Work instruction - Repeat the following data exactly, omitting pictures.

Extracted records -
##############################
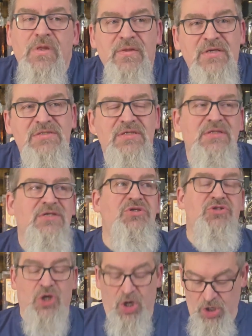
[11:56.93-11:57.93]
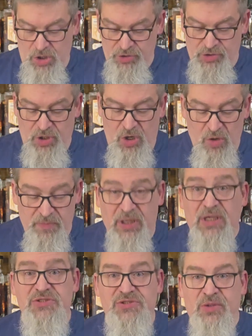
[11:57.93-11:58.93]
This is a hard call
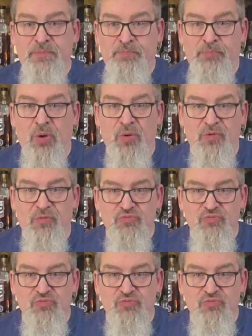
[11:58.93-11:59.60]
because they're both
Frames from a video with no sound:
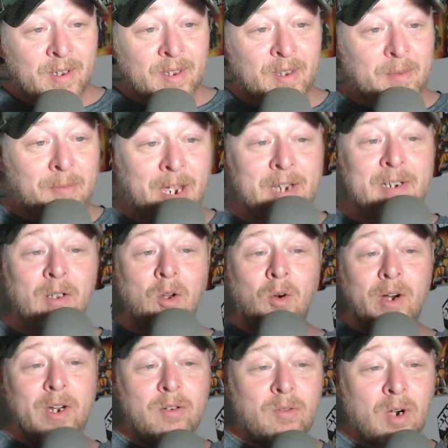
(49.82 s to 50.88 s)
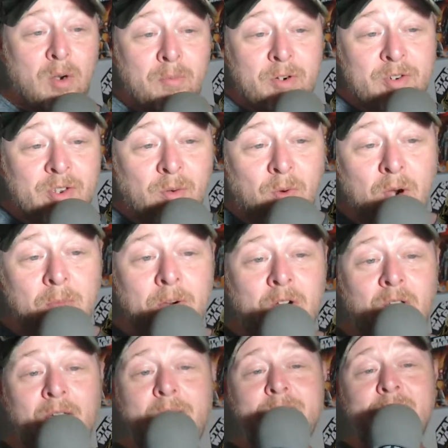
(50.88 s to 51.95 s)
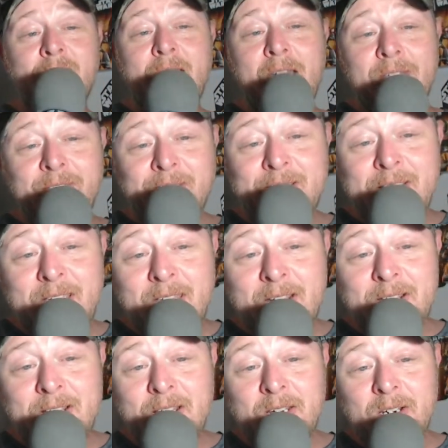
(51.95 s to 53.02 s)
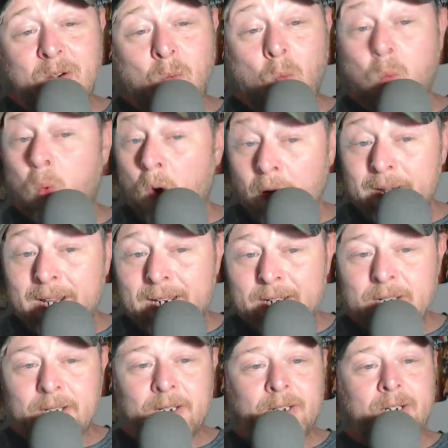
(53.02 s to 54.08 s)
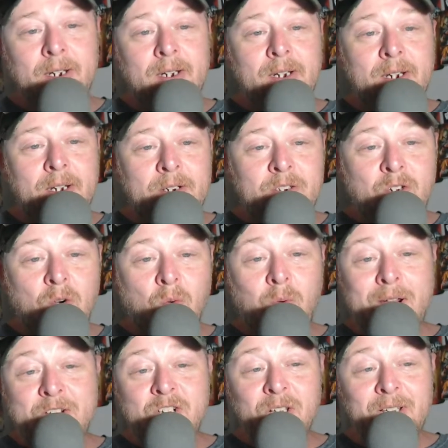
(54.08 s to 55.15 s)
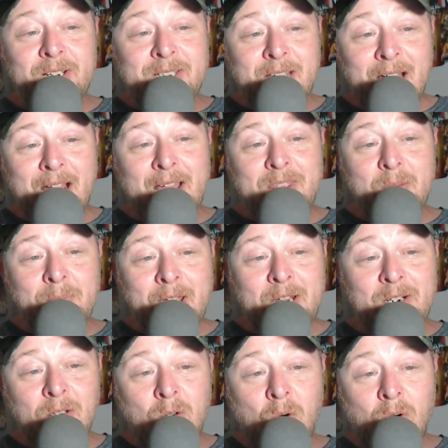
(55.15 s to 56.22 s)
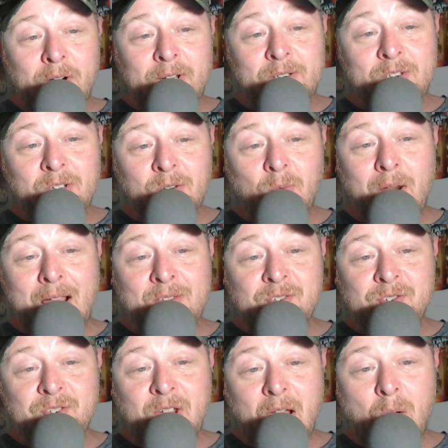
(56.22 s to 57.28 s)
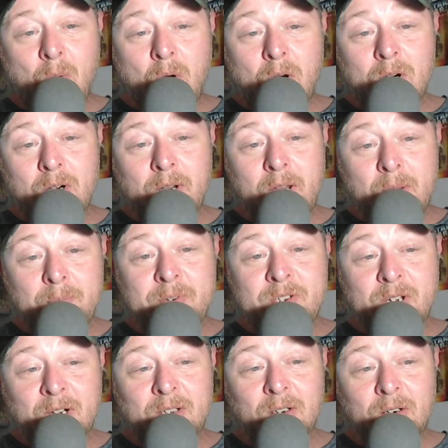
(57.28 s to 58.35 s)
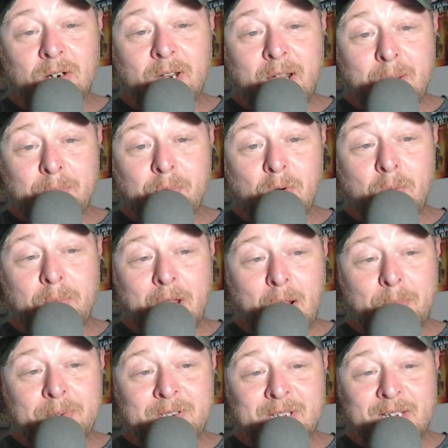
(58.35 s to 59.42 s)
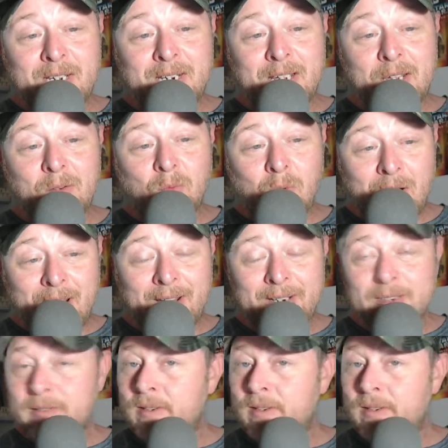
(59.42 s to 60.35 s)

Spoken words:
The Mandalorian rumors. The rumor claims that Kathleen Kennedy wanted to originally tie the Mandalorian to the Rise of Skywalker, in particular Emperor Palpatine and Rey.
##############################
Response -
[11:56.93-11:57.93]
[11:57.93-11:58.93]
This is a hard call
[11:58.93-11:59.60]
because they're both
Frames from a video with no sound:
(49.82 s to 50.88 s)
(50.88 s to 51.95 s)
(51.95 s to 53.02 s)
(53.02 s to 54.08 s)
(54.08 s to 55.15 s)
(55.15 s to 56.22 s)
(56.22 s to 57.28 s)
(57.28 s to 58.35 s)
(58.35 s to 59.42 s)
(59.42 s to 60.35 s)

Spoken words:
The Mandalorian rumors. The rumor claims that Kathleen Kennedy wanted to originally tie the Mandalorian to the Rise of Skywalker, in particular Emperor Palpatine and Rey.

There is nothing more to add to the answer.